Andre De Grasse wants to win gold — now
'I'm not going to wait until 2020,' says 21-year-old ahead of Sunday's 100-metre showdown
By Scott Leitch, CBC Sports
After only one season on the professional track and field circuit, Markham, Ont., sprinter Andre De Grasse is already looking to dethrone the sport's most recognizable figure, Usain Bolt, in Sunday's 100-metre final at 9:25 p.m. ET (live on cbc.ca/olympics, CBC Rio 2016 app, CBC TV, and CBC Olympic Games Virtual Reality app).
- WATCH: Men's 100-metre semifinals tonight at 8 p.m. ET
- WATCH: Men's 100-metre final tonight at 9:25 p.m. ET
- WATCH: Donovan Bailey on Andre De Grasse
"I came out here to try to win gold," the 21-year-old told CBC Sports.
De Grasse surprised many with a bronze medal a year ago at the world championships.
The first-time Olympian took the opening step toward gold Saturday morning, coming from behind after a weak start to win his heat in 10.04 seconds.
"I was a little bit tentative. I didn't want to false start at my first Olympics.
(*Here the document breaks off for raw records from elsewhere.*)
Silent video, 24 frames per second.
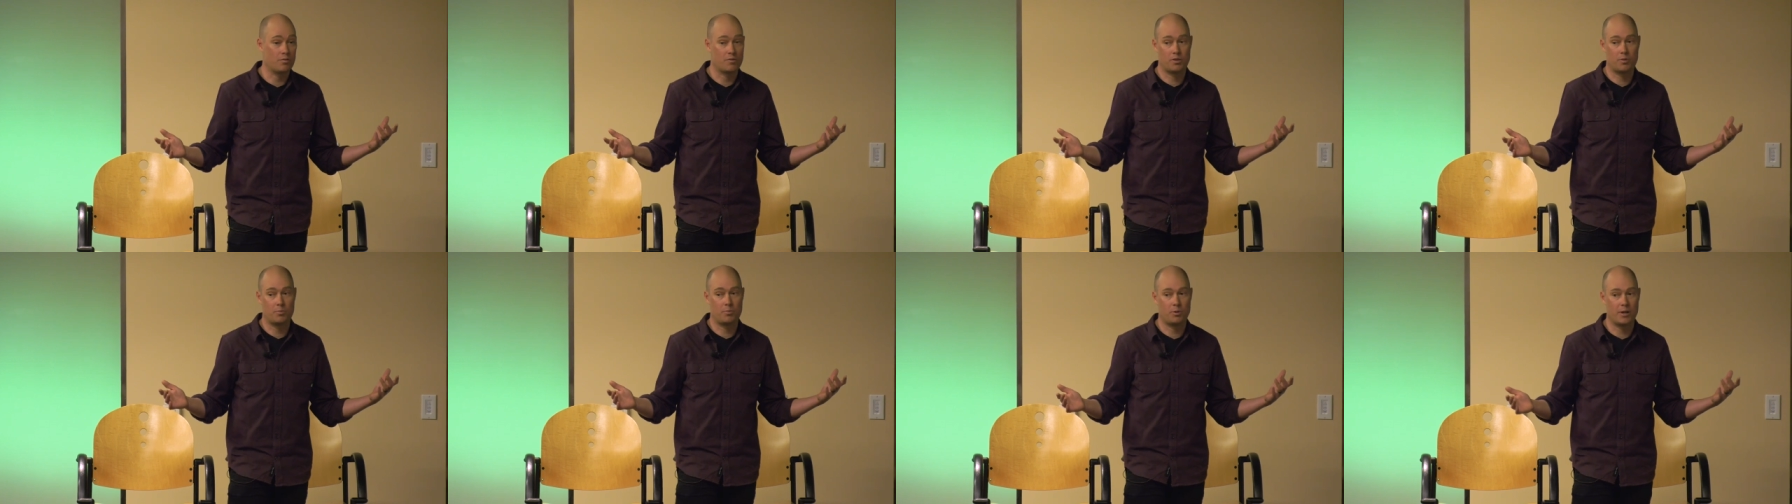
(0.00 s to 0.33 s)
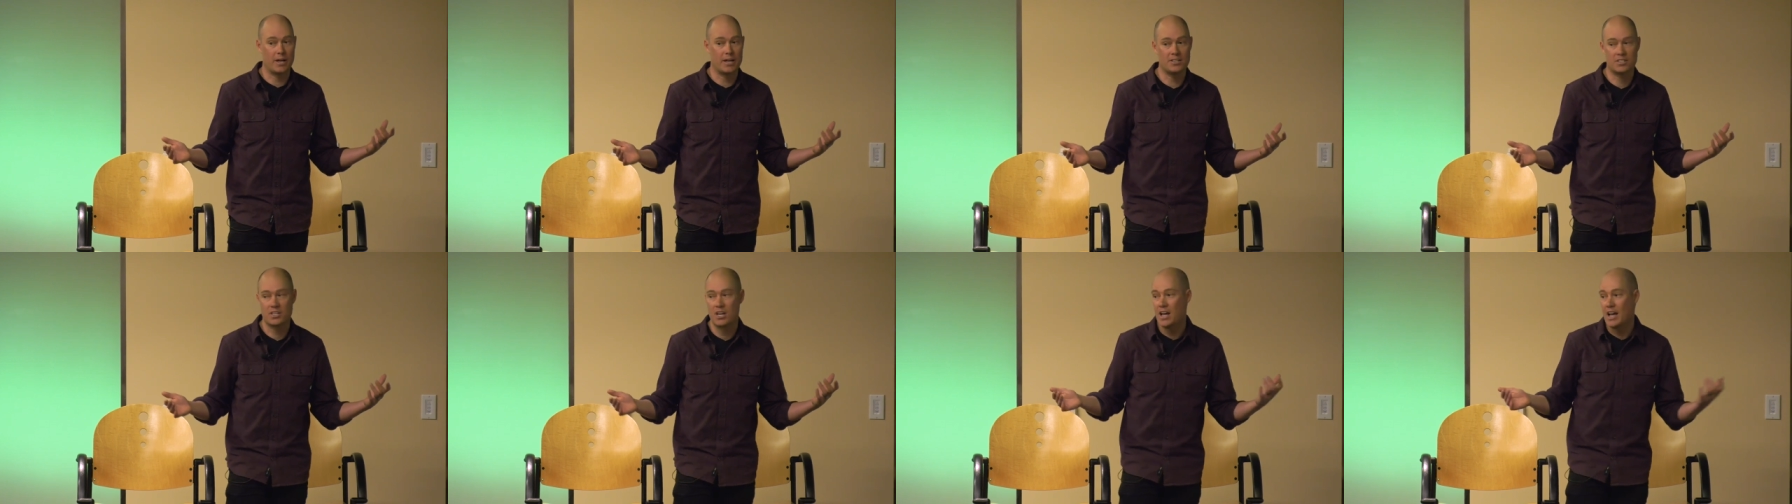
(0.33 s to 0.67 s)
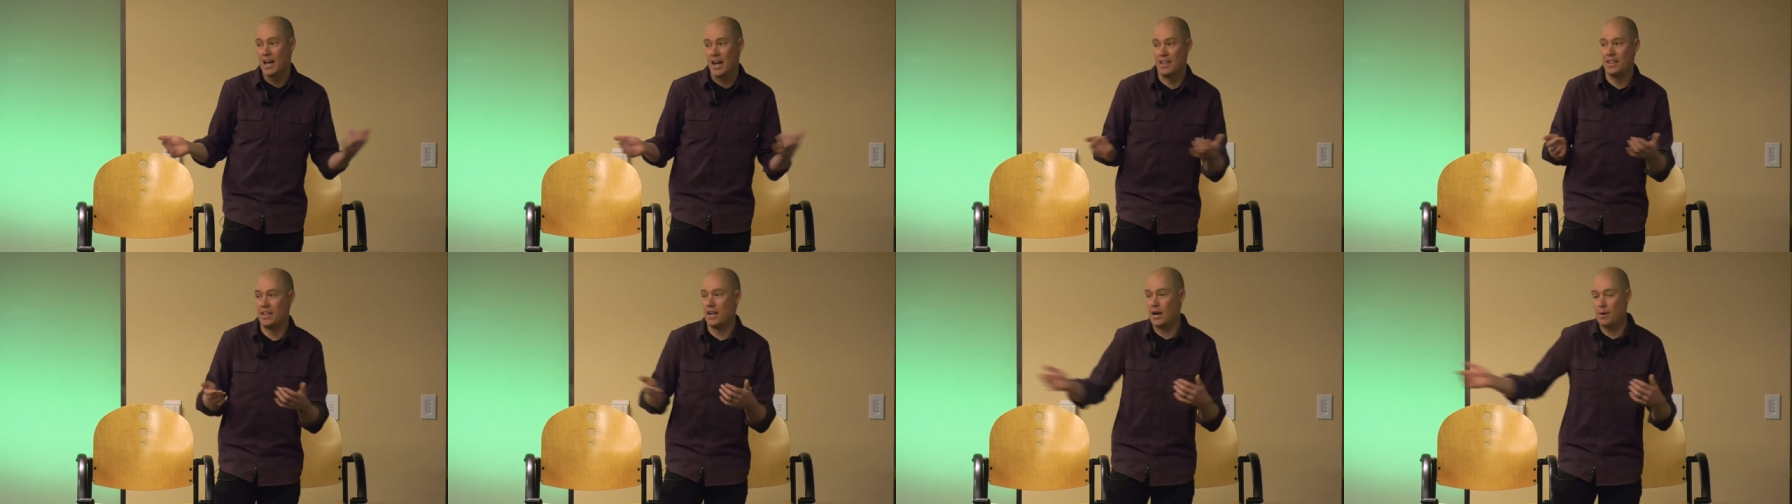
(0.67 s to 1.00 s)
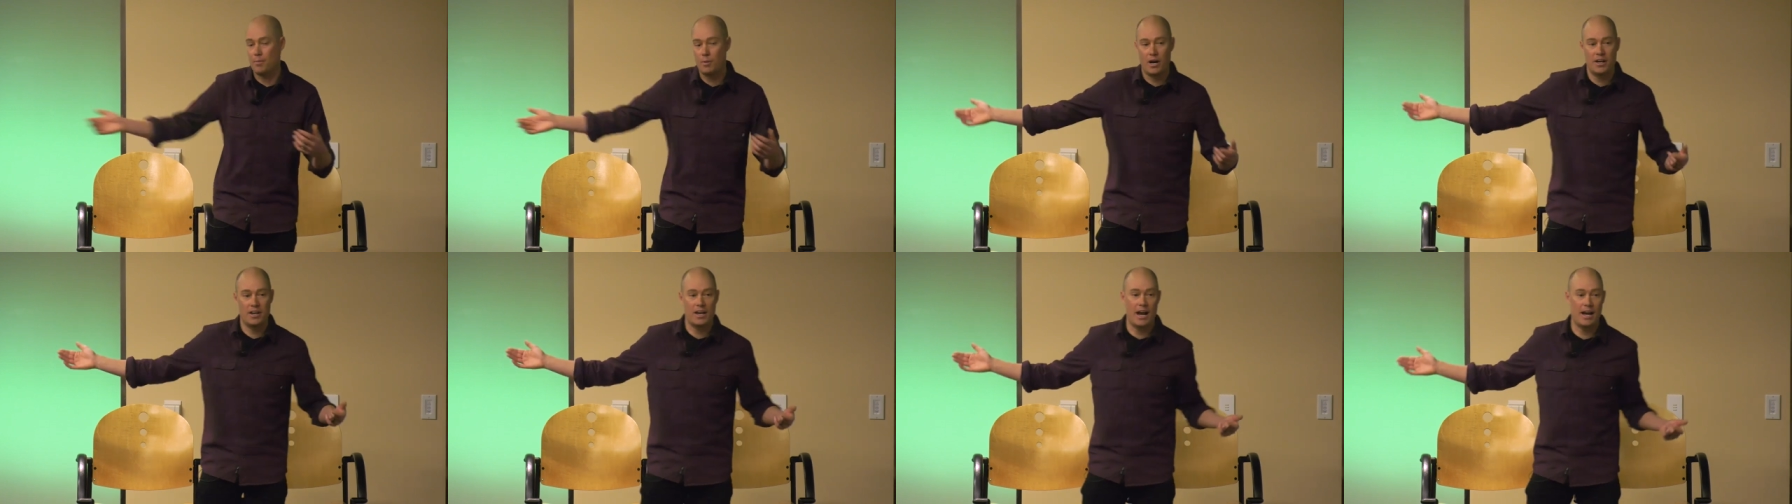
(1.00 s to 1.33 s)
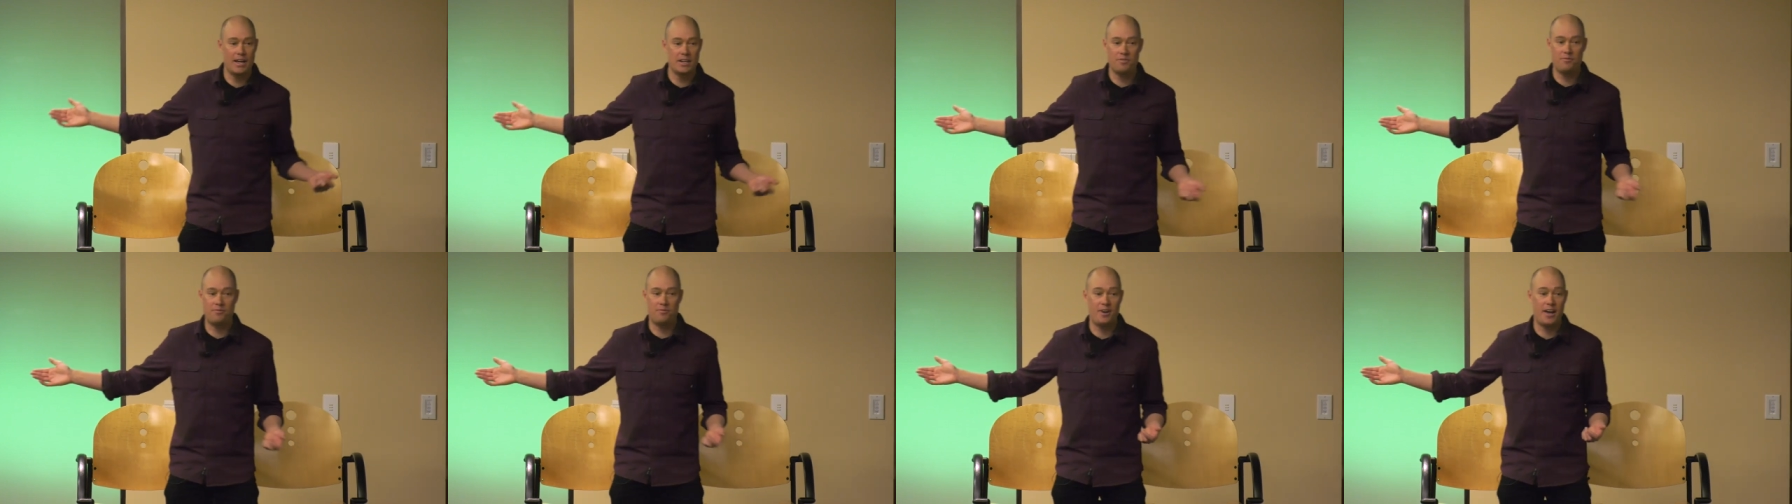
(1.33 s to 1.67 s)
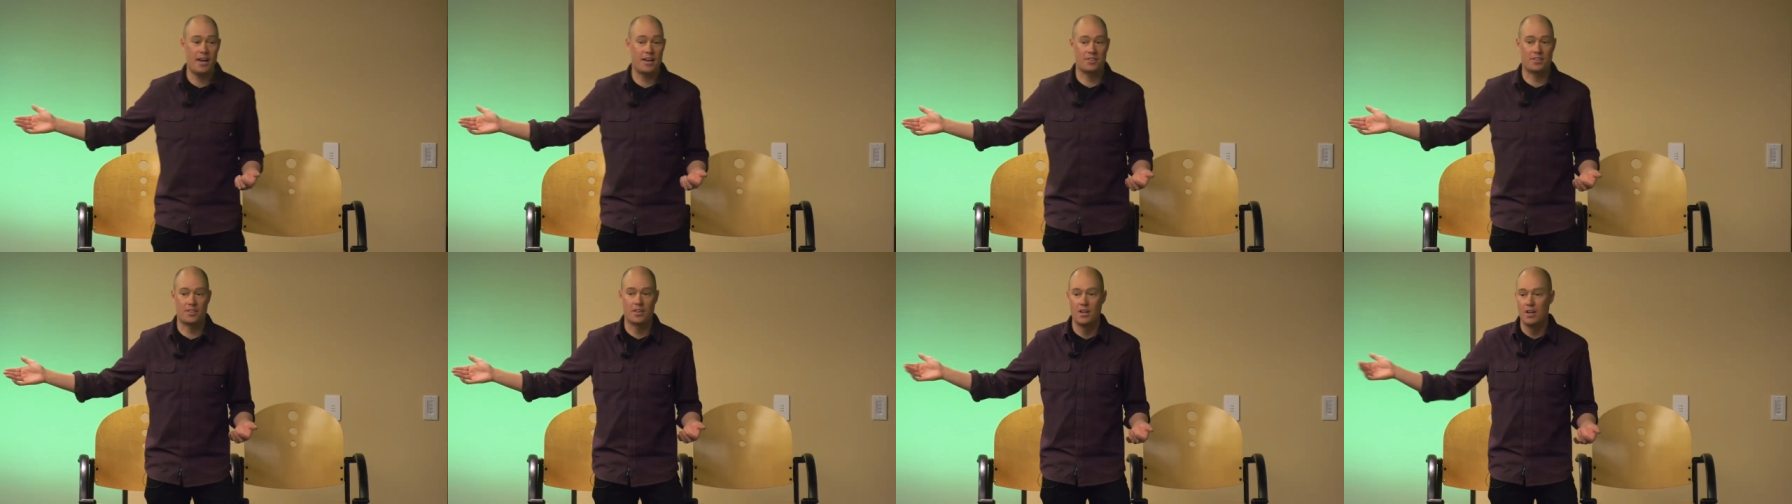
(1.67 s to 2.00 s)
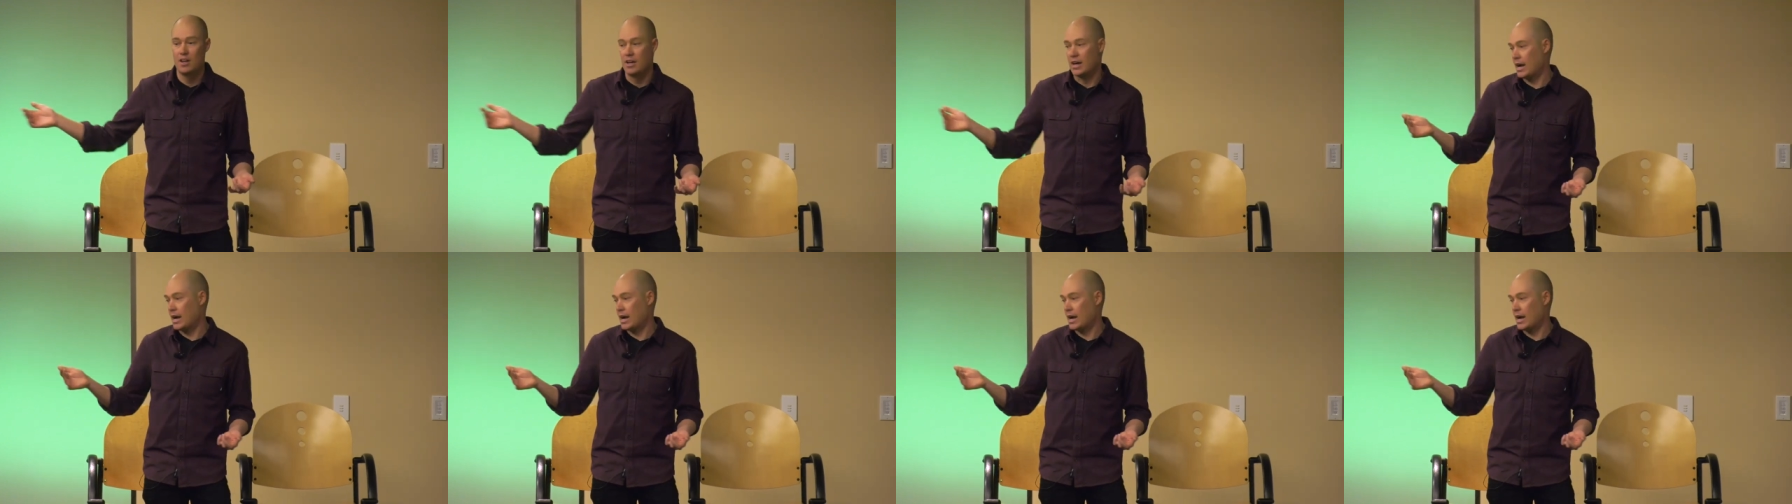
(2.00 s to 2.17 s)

over the place, and then I'm on 95th,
So I was a little bit nervous coming out. I knew I had my top-end speed so I relied on that. My heat wasn't too hard so I just wanted to cruise in and get ready for the semifinals [Sunday]."
De Grasse's time was off his season-best 9.99, which he set at July's Canadian Olympic trials.
It will take more than that to land himself on the podium. The former NCAA champion will have to contend with 2004 Olympic gold-medallist Justin Gatlin, who holds the fastest time in the world this year at 9.80.
Bolt still man to beat
Bolt remains the overwhelming favourite. The Jamaican superstar has won the previous two Olympics with times rivaling his own world record of 9.58 that he set at the 2009 world championships in Berlin.
But De Grasse isn't intimidated by his rivals. Many view Sunday night's final as a battle between Bolt and Gatlin, with the other five sprinters racing for the bronze medal. However, De Grasse feels his time is now.
"I'm a competitor, so I feel like I have a good chance to take down these guys," said De Grasse. "I'm not going to wait until 2020. I want to do it now."
The newcomer first needs to get to the final. He'll line up in the lane next to Bolt in the second of three semifinals Sunday, which are set for 8 p.m. ET.
The most anticipated final of the Olympics will follow at 9:25 p.m. ET.
De Grasse will need to finish in the top two of his semifinal, or be one of the two fastest losers of all three heats to advance to the final.